(Available data):
------------------------------------------------
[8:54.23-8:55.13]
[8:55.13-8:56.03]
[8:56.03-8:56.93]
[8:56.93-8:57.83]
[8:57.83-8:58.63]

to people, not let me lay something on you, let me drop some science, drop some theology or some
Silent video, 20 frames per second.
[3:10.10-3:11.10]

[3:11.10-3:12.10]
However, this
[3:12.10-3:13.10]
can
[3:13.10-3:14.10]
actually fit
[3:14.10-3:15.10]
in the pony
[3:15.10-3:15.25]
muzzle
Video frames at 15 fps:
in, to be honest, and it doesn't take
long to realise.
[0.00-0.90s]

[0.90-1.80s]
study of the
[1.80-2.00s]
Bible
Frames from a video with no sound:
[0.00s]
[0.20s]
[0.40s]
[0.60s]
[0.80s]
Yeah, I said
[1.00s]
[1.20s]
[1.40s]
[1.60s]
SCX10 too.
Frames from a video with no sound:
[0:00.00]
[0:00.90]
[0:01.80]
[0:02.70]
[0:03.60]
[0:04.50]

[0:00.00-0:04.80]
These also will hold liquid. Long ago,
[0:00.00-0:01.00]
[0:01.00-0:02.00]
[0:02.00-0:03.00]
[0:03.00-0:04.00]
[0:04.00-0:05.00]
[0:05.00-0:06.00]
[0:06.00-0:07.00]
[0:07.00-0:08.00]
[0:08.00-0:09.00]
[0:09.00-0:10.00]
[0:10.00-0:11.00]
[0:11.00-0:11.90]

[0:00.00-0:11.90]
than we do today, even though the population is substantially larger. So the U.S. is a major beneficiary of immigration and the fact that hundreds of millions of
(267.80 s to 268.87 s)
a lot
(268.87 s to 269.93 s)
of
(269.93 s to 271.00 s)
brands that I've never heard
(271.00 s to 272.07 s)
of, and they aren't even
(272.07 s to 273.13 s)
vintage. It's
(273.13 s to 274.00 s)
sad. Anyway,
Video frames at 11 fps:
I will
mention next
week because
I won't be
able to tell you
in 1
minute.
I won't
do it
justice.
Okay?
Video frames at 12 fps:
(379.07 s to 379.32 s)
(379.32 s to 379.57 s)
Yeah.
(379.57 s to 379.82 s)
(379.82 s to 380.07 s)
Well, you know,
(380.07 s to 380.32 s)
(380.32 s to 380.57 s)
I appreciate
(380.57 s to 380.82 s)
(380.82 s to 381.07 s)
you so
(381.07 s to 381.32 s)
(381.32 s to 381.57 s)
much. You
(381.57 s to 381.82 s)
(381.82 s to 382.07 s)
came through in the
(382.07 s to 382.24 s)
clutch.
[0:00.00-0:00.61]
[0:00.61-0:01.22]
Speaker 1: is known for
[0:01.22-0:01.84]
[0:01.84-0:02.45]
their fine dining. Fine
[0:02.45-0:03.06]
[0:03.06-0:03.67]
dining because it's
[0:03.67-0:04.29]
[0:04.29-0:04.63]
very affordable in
------------------------------------------------
(Problem requirements):
Each line of the data above should appear again in your answer, exactly as given.

(Task solution):
[8:54.23-8:55.13]
[8:55.13-8:56.03]
[8:56.03-8:56.93]
[8:56.93-8:57.83]
[8:57.83-8:58.63]

to people, not let me lay something on you, let me drop some science, drop some theology or some
Silent video, 20 frames per second.
[3:10.10-3:11.10]

[3:11.10-3:12.10]
However, this
[3:12.10-3:13.10]
can
[3:13.10-3:14.10]
actually fit
[3:14.10-3:15.10]
in the pony
[3:15.10-3:15.25]
muzzle
Video frames at 15 fps:
in, to be honest, and it doesn't take
long to realise.
[0.00-0.90s]

[0.90-1.80s]
study of the
[1.80-2.00s]
Bible
Frames from a video with no sound:
[0.00s]
[0.20s]
[0.40s]
[0.60s]
[0.80s]
Yeah, I said
[1.00s]
[1.20s]
[1.40s]
[1.60s]
SCX10 too.
Frames from a video with no sound:
[0:00.00]
[0:00.90]
[0:01.80]
[0:02.70]
[0:03.60]
[0:04.50]

[0:00.00-0:04.80]
These also will hold liquid. Long ago,
[0:00.00-0:01.00]
[0:01.00-0:02.00]
[0:02.00-0:03.00]
[0:03.00-0:04.00]
[0:04.00-0:05.00]
[0:05.00-0:06.00]
[0:06.00-0:07.00]
[0:07.00-0:08.00]
[0:08.00-0:09.00]
[0:09.00-0:10.00]
[0:10.00-0:11.00]
[0:11.00-0:11.90]

[0:00.00-0:11.90]
than we do today, even though the population is substantially larger. So the U.S. is a major beneficiary of immigration and the fact that hundreds of millions of
(267.80 s to 268.87 s)
a lot
(268.87 s to 269.93 s)
of
(269.93 s to 271.00 s)
brands that I've never heard
(271.00 s to 272.07 s)
of, and they aren't even
(272.07 s to 273.13 s)
vintage. It's
(273.13 s to 274.00 s)
sad. Anyway,
Video frames at 11 fps:
I will
mention next
week because
I won't be
able to tell you
in 1
minute.
I won't
do it
justice.
Okay?
Video frames at 12 fps:
(379.07 s to 379.32 s)
(379.32 s to 379.57 s)
Yeah.
(379.57 s to 379.82 s)
(379.82 s to 380.07 s)
Well, you know,
(380.07 s to 380.32 s)
(380.32 s to 380.57 s)
I appreciate
(380.57 s to 380.82 s)
(380.82 s to 381.07 s)
you so
(381.07 s to 381.32 s)
(381.32 s to 381.57 s)
much. You
(381.57 s to 381.82 s)
(381.82 s to 382.07 s)
came through in the
(382.07 s to 382.24 s)
clutch.
[0:00.00-0:00.61]
[0:00.61-0:01.22]
Speaker 1: is known for
[0:01.22-0:01.84]
[0:01.84-0:02.45]
their fine dining. Fine
[0:02.45-0:03.06]
[0:03.06-0:03.67]
dining because it's
[0:03.67-0:04.29]
[0:04.29-0:04.63]
very affordable in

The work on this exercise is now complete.